Saved data entries:
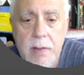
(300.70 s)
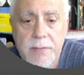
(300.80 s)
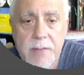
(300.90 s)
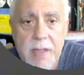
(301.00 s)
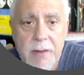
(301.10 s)

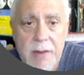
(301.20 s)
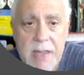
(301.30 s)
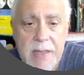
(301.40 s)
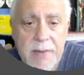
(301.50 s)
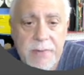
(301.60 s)
So there he
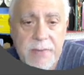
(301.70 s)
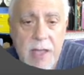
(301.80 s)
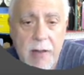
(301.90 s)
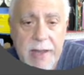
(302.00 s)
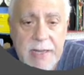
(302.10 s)
is.
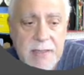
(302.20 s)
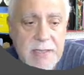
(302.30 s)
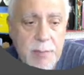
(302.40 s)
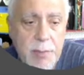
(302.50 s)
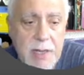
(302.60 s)
Now I can
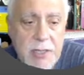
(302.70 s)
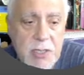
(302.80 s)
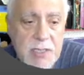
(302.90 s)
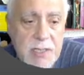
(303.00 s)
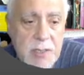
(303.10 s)
simply
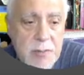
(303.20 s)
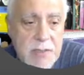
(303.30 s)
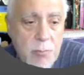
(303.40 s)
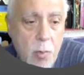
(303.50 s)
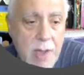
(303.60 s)
just
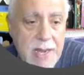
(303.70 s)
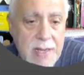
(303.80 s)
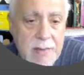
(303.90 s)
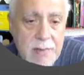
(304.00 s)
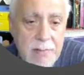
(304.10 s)
use
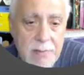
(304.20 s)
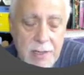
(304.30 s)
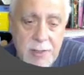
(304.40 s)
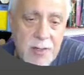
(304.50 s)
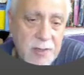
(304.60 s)
white,
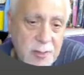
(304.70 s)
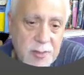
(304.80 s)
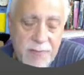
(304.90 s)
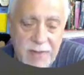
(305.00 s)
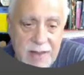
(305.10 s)
and you can use
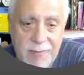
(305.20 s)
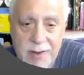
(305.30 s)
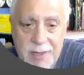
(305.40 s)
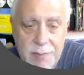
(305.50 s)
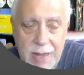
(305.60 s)
your
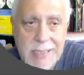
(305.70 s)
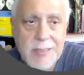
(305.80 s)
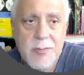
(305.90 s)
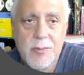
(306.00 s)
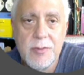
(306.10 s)
favorite paint
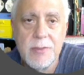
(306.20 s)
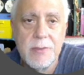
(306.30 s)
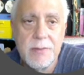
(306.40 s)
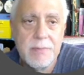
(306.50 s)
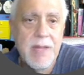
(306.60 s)

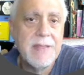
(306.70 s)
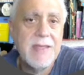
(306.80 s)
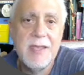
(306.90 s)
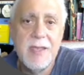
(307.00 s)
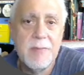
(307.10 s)
tool. I
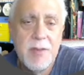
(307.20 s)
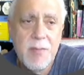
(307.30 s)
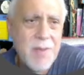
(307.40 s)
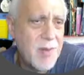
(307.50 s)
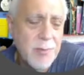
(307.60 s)
think you
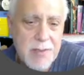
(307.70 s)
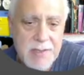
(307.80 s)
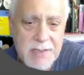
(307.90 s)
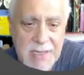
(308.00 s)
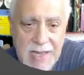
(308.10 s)
might be able to do
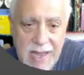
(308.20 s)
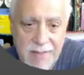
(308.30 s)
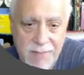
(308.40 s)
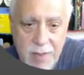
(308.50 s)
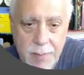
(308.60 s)
this in
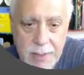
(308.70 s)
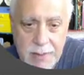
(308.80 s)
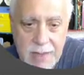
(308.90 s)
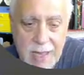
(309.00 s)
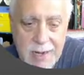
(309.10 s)
Canva.
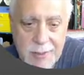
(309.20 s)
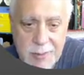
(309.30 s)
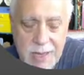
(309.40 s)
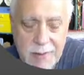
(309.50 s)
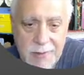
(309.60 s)
I'm
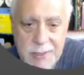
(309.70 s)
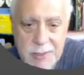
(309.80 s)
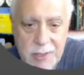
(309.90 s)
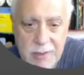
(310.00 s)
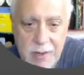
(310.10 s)
not really
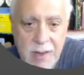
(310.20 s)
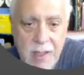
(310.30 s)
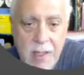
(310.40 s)
sure.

▶ _YOUR GOAL_
Retype the data above exactly, dropping every picture.

▶ _SOLUTION TO THIS PROBLEM_
(300.70 s)
(300.80 s)
(300.90 s)
(301.00 s)
(301.10 s)

(301.20 s)
(301.30 s)
(301.40 s)
(301.50 s)
(301.60 s)
So there he
(301.70 s)
(301.80 s)
(301.90 s)
(302.00 s)
(302.10 s)
is.
(302.20 s)
(302.30 s)
(302.40 s)
(302.50 s)
(302.60 s)
Now I can
(302.70 s)
(302.80 s)
(302.90 s)
(303.00 s)
(303.10 s)
simply
(303.20 s)
(303.30 s)
(303.40 s)
(303.50 s)
(303.60 s)
just
(303.70 s)
(303.80 s)
(303.90 s)
(304.00 s)
(304.10 s)
use
(304.20 s)
(304.30 s)
(304.40 s)
(304.50 s)
(304.60 s)
white,
(304.70 s)
(304.80 s)
(304.90 s)
(305.00 s)
(305.10 s)
and you can use
(305.20 s)
(305.30 s)
(305.40 s)
(305.50 s)
(305.60 s)
your
(305.70 s)
(305.80 s)
(305.90 s)
(306.00 s)
(306.10 s)
favorite paint
(306.20 s)
(306.30 s)
(306.40 s)
(306.50 s)
(306.60 s)

(306.70 s)
(306.80 s)
(306.90 s)
(307.00 s)
(307.10 s)
tool. I
(307.20 s)
(307.30 s)
(307.40 s)
(307.50 s)
(307.60 s)
think you
(307.70 s)
(307.80 s)
(307.90 s)
(308.00 s)
(308.10 s)
might be able to do
(308.20 s)
(308.30 s)
(308.40 s)
(308.50 s)
(308.60 s)
this in
(308.70 s)
(308.80 s)
(308.90 s)
(309.00 s)
(309.10 s)
Canva.
(309.20 s)
(309.30 s)
(309.40 s)
(309.50 s)
(309.60 s)
I'm
(309.70 s)
(309.80 s)
(309.90 s)
(310.00 s)
(310.10 s)
not really
(310.20 s)
(310.30 s)
(310.40 s)
sure.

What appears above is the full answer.